This summer is a very important time for Survivor Corps Vietnam, as the organization is leaving the structure of the SC global network and transforming itself into a local independent Vietnamese NGO, called “Association for Empowerment of Persons with disabilities” (AEPD). Next saturday, July 10, Survivor Corps Headquarters in Washington closes its doors as a consequence of the lack of funding triggered by the global economic crisis. This day will also mark the beginning of AEPD.
Survivor Corps has helped over 2500 landmine and cluster munitions survivors and their families in Quang Binh province since 2003. Now AEPD is committed to continue this mission and to go beyond this by expanding its support projects to all people with disabilities.
After some initial uncertainties over the changes within the organization where I am volunteering this summer, I have realized the opportunity offering itself to me. Many things have to be done in the final stages of this localization process. During the past two weeks I have developed the logo of AEPD with the support of a great graphic designer and friend (thank you Mänu!). Also, I have currently been preparing the content and structure of the AEPD’s new website. And maybe most importantly, a new fundraising and outreach strategy has to be set up, as from now on AEPD has to stand financially on its own feet.

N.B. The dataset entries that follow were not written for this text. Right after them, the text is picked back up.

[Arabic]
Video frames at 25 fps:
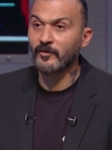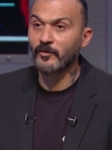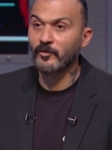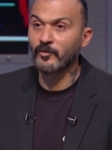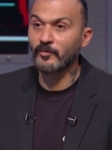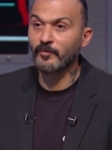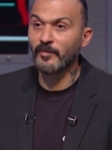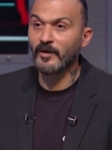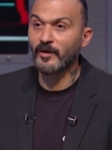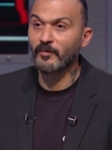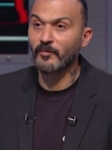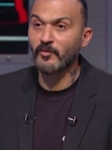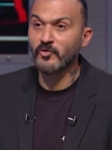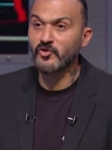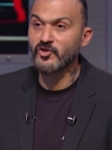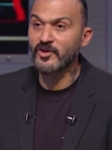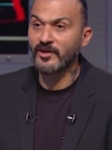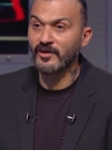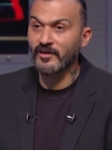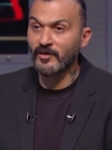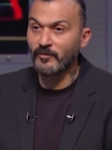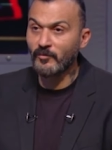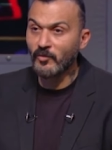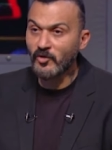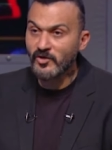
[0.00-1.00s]
على فكره هو خد بالك
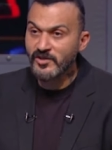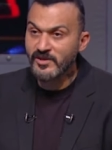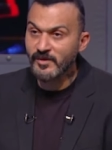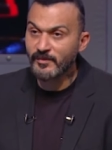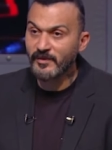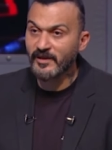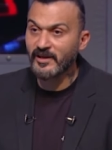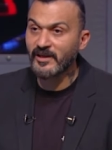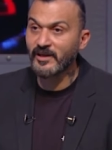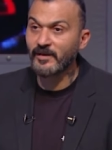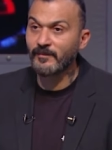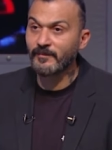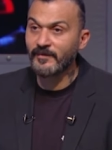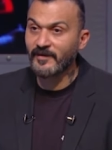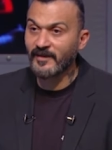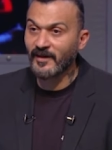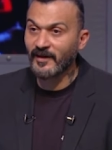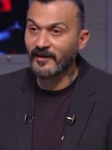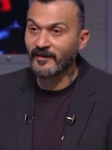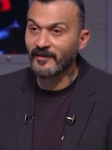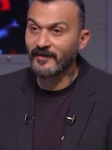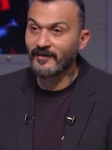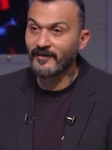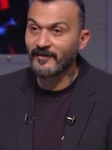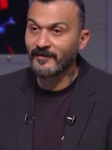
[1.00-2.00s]
ما شاء الله معظم
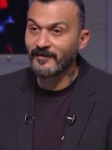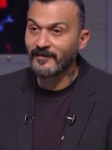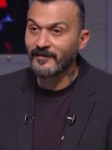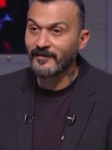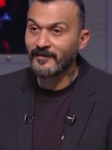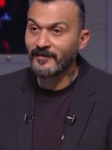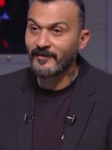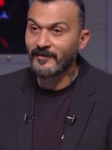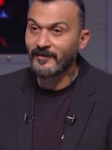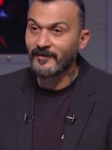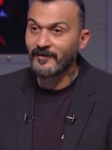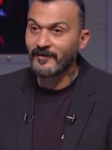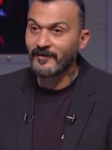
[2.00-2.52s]
الجيل بتاعنا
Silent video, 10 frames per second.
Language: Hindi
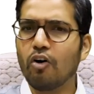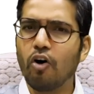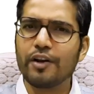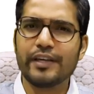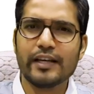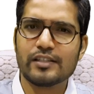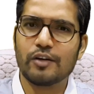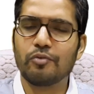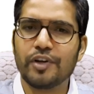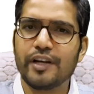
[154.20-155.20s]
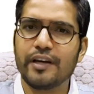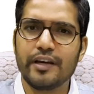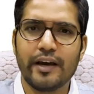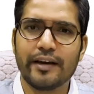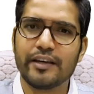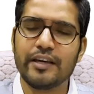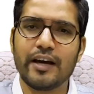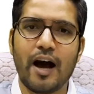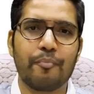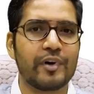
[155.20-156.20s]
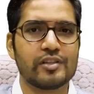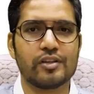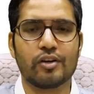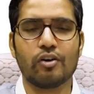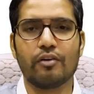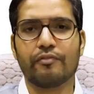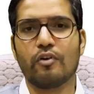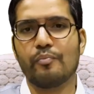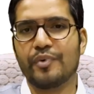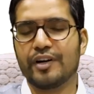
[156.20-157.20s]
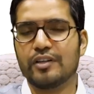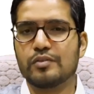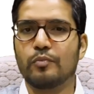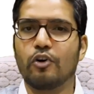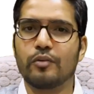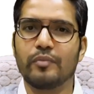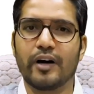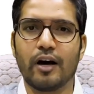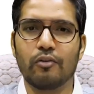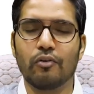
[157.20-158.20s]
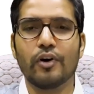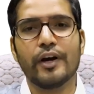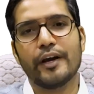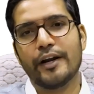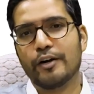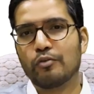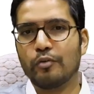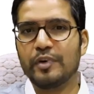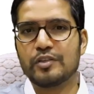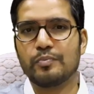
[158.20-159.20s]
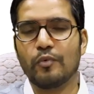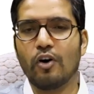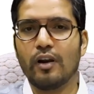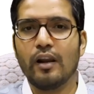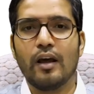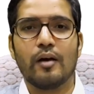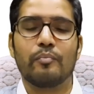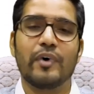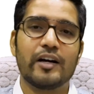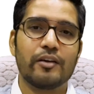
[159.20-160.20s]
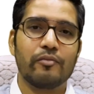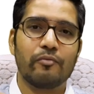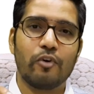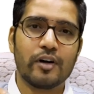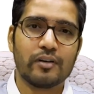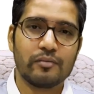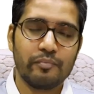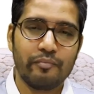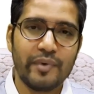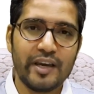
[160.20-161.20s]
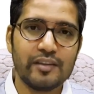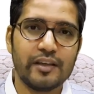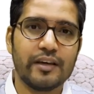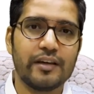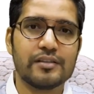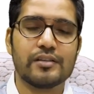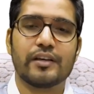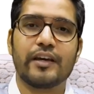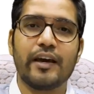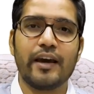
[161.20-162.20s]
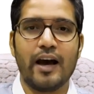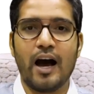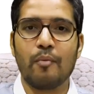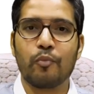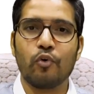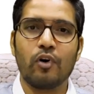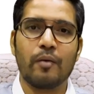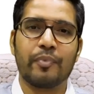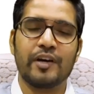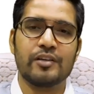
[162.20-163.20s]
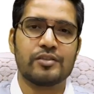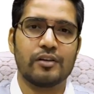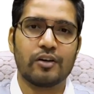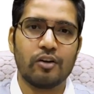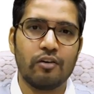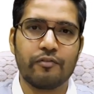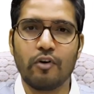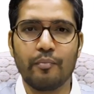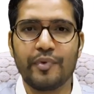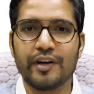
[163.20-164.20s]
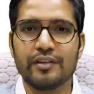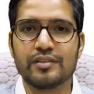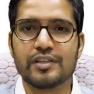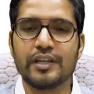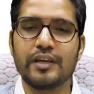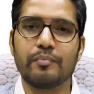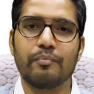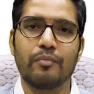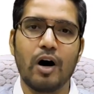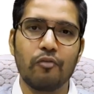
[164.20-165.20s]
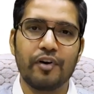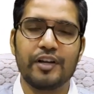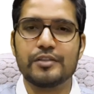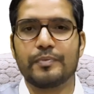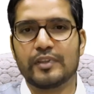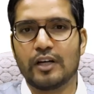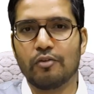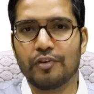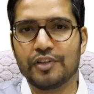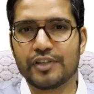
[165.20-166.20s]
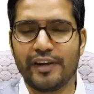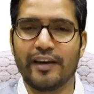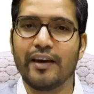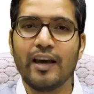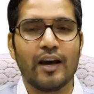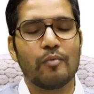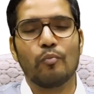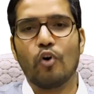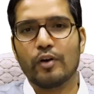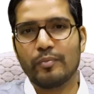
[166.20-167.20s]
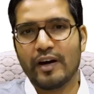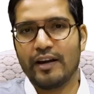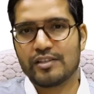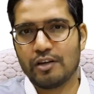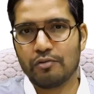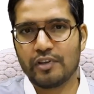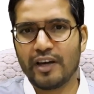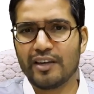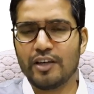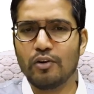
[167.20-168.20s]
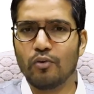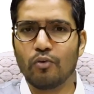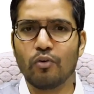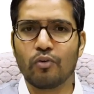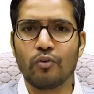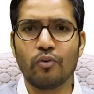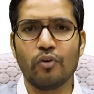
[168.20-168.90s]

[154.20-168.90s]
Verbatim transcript: और ये ज़रूरी नहीं है कि आपका सर्कल ऑफ कॉम्पिटेंस बहुत बड़ा हो इट कुड बी स्मॉल बट वॉट मेन थिंग इज के आपको आपके सर्कल ऑफ कॉम्पिटेंस की बाउंड्रीज पता होनी चाहिए बहुत बार ऐसा होता है कि लोगों को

The work atmosphere in the office is good. As everyone from the small team is very busy, I can work very independently and come up with my own ideas – It is a mixture of creativity, spontaneity and learning-by-doing that is asked by my superiors Ms. Hong and Ms. Dung. However, if I find myself in difficulties with certain questions, I receive all the necessary support.
There is another reason why working with a small local development NGO is highly beneficial for me. I can learn a lot about the dynamics of community-based grassroots organizations, as well as about their challenges and difficulties. They are mainly linked to the financial dependence of national and international donors. So far I have had only theoretically knowledge about fundraising, but to see its importance in daily work life is impressive: NGOs’ activities and staff salaries depend entirely on it. This is especially visible in harsh economic times, when less donor money is available.
Luckily, AEPD has recently assured a two-year contract with the Irish development agency Irish Aid. This grant guarantees that AEPD can keep its head above water during the difficult transition time and continue to support persons with disabilities. So the first step towards localization is done and this is a base AEPD can build upon for a successful future.